GOAL OF THE EXERCISE ▸
Starting at the first line, copy the data below through to the end, exactly.

DATA LISTING ▸
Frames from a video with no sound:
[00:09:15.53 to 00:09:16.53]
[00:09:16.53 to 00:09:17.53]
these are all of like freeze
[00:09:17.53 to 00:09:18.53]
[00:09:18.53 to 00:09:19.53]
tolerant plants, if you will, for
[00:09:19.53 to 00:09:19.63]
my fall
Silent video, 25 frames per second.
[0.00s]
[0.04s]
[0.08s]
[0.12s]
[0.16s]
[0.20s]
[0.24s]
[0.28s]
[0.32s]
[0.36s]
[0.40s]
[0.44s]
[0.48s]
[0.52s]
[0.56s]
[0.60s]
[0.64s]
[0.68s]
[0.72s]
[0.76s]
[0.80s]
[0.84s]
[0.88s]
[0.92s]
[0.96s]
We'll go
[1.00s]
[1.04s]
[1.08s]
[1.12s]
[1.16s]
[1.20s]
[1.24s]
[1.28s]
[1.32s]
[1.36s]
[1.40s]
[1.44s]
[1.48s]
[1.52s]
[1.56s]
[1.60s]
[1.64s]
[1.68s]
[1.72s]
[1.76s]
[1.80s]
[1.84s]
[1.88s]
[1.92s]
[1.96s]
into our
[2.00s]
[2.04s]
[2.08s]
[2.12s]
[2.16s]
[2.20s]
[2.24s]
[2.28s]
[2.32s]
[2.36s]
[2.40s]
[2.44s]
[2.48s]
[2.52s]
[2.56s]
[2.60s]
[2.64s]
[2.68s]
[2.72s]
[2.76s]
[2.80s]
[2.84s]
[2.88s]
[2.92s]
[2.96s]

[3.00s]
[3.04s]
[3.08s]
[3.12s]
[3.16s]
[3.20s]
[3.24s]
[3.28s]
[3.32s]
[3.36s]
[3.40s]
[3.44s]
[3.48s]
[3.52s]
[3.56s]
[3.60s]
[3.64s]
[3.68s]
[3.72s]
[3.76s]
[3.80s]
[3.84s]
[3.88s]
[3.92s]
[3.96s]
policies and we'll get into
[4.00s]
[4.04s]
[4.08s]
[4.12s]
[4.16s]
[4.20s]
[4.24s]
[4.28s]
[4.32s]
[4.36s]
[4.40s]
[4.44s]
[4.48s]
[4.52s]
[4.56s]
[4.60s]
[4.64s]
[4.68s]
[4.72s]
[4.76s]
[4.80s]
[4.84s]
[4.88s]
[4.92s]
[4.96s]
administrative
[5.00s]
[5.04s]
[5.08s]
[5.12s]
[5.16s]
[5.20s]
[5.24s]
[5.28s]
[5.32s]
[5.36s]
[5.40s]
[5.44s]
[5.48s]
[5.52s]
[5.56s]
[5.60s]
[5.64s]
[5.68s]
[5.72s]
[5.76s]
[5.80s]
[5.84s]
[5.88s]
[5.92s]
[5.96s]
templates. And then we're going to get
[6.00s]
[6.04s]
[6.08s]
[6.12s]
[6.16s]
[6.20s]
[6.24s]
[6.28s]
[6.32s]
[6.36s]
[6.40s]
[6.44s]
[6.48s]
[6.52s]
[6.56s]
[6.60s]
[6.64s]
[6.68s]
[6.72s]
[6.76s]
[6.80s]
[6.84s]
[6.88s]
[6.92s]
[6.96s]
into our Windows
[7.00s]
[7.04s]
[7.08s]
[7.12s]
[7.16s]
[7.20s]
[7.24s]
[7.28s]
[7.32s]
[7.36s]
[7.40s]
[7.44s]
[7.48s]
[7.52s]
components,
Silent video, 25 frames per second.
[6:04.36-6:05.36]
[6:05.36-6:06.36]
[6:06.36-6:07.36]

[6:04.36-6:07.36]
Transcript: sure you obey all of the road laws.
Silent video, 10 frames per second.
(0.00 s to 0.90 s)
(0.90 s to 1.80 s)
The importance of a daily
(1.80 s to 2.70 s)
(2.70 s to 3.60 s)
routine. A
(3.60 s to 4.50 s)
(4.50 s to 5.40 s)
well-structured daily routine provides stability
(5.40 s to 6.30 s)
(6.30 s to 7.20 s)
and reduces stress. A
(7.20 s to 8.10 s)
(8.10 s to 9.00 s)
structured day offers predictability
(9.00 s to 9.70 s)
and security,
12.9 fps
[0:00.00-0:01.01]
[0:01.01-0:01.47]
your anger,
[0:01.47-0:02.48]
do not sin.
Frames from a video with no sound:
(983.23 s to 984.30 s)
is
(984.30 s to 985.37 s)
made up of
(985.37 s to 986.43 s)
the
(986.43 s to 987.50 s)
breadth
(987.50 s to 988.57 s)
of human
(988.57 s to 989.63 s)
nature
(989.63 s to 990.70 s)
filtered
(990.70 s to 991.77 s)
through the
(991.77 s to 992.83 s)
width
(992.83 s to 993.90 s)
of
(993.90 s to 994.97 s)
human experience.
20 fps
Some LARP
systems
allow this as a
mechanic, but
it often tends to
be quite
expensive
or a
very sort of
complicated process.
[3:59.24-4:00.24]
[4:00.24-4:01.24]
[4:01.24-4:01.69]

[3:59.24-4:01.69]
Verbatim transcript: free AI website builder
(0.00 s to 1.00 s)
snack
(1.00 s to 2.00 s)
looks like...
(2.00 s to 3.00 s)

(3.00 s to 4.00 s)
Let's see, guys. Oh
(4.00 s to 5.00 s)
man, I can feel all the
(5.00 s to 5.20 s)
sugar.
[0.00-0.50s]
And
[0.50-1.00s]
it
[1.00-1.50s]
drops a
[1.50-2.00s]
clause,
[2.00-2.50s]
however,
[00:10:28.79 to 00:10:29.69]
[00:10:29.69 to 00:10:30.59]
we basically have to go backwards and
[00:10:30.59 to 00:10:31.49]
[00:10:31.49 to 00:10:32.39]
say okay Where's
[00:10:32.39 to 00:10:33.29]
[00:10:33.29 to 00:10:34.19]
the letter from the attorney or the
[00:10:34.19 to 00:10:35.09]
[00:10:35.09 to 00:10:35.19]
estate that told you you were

RESPONSE AREA ▸
Frames from a video with no sound:
[00:09:15.53 to 00:09:16.53]
[00:09:16.53 to 00:09:17.53]
these are all of like freeze
[00:09:17.53 to 00:09:18.53]
[00:09:18.53 to 00:09:19.53]
tolerant plants, if you will, for
[00:09:19.53 to 00:09:19.63]
my fall
Silent video, 25 frames per second.
[0.00s]
[0.04s]
[0.08s]
[0.12s]
[0.16s]
[0.20s]
[0.24s]
[0.28s]
[0.32s]
[0.36s]
[0.40s]
[0.44s]
[0.48s]
[0.52s]
[0.56s]
[0.60s]
[0.64s]
[0.68s]
[0.72s]
[0.76s]
[0.80s]
[0.84s]
[0.88s]
[0.92s]
[0.96s]
We'll go
[1.00s]
[1.04s]
[1.08s]
[1.12s]
[1.16s]
[1.20s]
[1.24s]
[1.28s]
[1.32s]
[1.36s]
[1.40s]
[1.44s]
[1.48s]
[1.52s]
[1.56s]
[1.60s]
[1.64s]
[1.68s]
[1.72s]
[1.76s]
[1.80s]
[1.84s]
[1.88s]
[1.92s]
[1.96s]
into our
[2.00s]
[2.04s]
[2.08s]
[2.12s]
[2.16s]
[2.20s]
[2.24s]
[2.28s]
[2.32s]
[2.36s]
[2.40s]
[2.44s]
[2.48s]
[2.52s]
[2.56s]
[2.60s]
[2.64s]
[2.68s]
[2.72s]
[2.76s]
[2.80s]
[2.84s]
[2.88s]
[2.92s]
[2.96s]

[3.00s]
[3.04s]
[3.08s]
[3.12s]
[3.16s]
[3.20s]
[3.24s]
[3.28s]
[3.32s]
[3.36s]
[3.40s]
[3.44s]
[3.48s]
[3.52s]
[3.56s]
[3.60s]
[3.64s]
[3.68s]
[3.72s]
[3.76s]
[3.80s]
[3.84s]
[3.88s]
[3.92s]
[3.96s]
policies and we'll get into
[4.00s]
[4.04s]
[4.08s]
[4.12s]
[4.16s]
[4.20s]
[4.24s]
[4.28s]
[4.32s]
[4.36s]
[4.40s]
[4.44s]
[4.48s]
[4.52s]
[4.56s]
[4.60s]
[4.64s]
[4.68s]
[4.72s]
[4.76s]
[4.80s]
[4.84s]
[4.88s]
[4.92s]
[4.96s]
administrative
[5.00s]
[5.04s]
[5.08s]
[5.12s]
[5.16s]
[5.20s]
[5.24s]
[5.28s]
[5.32s]
[5.36s]
[5.40s]
[5.44s]
[5.48s]
[5.52s]
[5.56s]
[5.60s]
[5.64s]
[5.68s]
[5.72s]
[5.76s]
[5.80s]
[5.84s]
[5.88s]
[5.92s]
[5.96s]
templates. And then we're going to get
[6.00s]
[6.04s]
[6.08s]
[6.12s]
[6.16s]
[6.20s]
[6.24s]
[6.28s]
[6.32s]
[6.36s]
[6.40s]
[6.44s]
[6.48s]
[6.52s]
[6.56s]
[6.60s]
[6.64s]
[6.68s]
[6.72s]
[6.76s]
[6.80s]
[6.84s]
[6.88s]
[6.92s]
[6.96s]
into our Windows
[7.00s]
[7.04s]
[7.08s]
[7.12s]
[7.16s]
[7.20s]
[7.24s]
[7.28s]
[7.32s]
[7.36s]
[7.40s]
[7.44s]
[7.48s]
[7.52s]
components,
Silent video, 25 frames per second.
[6:04.36-6:05.36]
[6:05.36-6:06.36]
[6:06.36-6:07.36]

[6:04.36-6:07.36]
Transcript: sure you obey all of the road laws.
Silent video, 10 frames per second.
(0.00 s to 0.90 s)
(0.90 s to 1.80 s)
The importance of a daily
(1.80 s to 2.70 s)
(2.70 s to 3.60 s)
routine. A
(3.60 s to 4.50 s)
(4.50 s to 5.40 s)
well-structured daily routine provides stability
(5.40 s to 6.30 s)
(6.30 s to 7.20 s)
and reduces stress. A
(7.20 s to 8.10 s)
(8.10 s to 9.00 s)
structured day offers predictability
(9.00 s to 9.70 s)
and security,
12.9 fps
[0:00.00-0:01.01]
[0:01.01-0:01.47]
your anger,
[0:01.47-0:02.48]
do not sin.
Frames from a video with no sound:
(983.23 s to 984.30 s)
is
(984.30 s to 985.37 s)
made up of
(985.37 s to 986.43 s)
the
(986.43 s to 987.50 s)
breadth
(987.50 s to 988.57 s)
of human
(988.57 s to 989.63 s)
nature
(989.63 s to 990.70 s)
filtered
(990.70 s to 991.77 s)
through the
(991.77 s to 992.83 s)
width
(992.83 s to 993.90 s)
of
(993.90 s to 994.97 s)
human experience.
20 fps
Some LARP
systems
allow this as a
mechanic, but
it often tends to
be quite
expensive
or a
very sort of
complicated process.
[3:59.24-4:00.24]
[4:00.24-4:01.24]
[4:01.24-4:01.69]

[3:59.24-4:01.69]
Verbatim transcript: free AI website builder
(0.00 s to 1.00 s)
snack
(1.00 s to 2.00 s)
looks like...
(2.00 s to 3.00 s)

(3.00 s to 4.00 s)
Let's see, guys. Oh
(4.00 s to 5.00 s)
man, I can feel all the
(5.00 s to 5.20 s)
sugar.
[0.00-0.50s]
And
[0.50-1.00s]
it
[1.00-1.50s]
drops a
[1.50-2.00s]
clause,
[2.00-2.50s]
however,
[00:10:28.79 to 00:10:29.69]
[00:10:29.69 to 00:10:30.59]
we basically have to go backwards and
[00:10:30.59 to 00:10:31.49]
[00:10:31.49 to 00:10:32.39]
say okay Where's
[00:10:32.39 to 00:10:33.29]
[00:10:33.29 to 00:10:34.19]
the letter from the attorney or the
[00:10:34.19 to 00:10:35.09]
[00:10:35.09 to 00:10:35.19]
estate that told you you were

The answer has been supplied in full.